▸ **GOAL OF THE EXERCISE**:
Please repeat all the entries. Nothing may differ.
-----
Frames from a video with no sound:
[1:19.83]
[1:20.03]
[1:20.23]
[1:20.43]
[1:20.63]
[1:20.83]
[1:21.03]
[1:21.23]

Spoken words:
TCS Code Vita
-----
▸ **SOLUTION TO THE PROBLEM**:
Frames from a video with no sound:
[1:19.83]
[1:20.03]
[1:20.23]
[1:20.43]
[1:20.63]
[1:20.83]
[1:21.03]
[1:21.23]

Spoken words:
TCS Code Vita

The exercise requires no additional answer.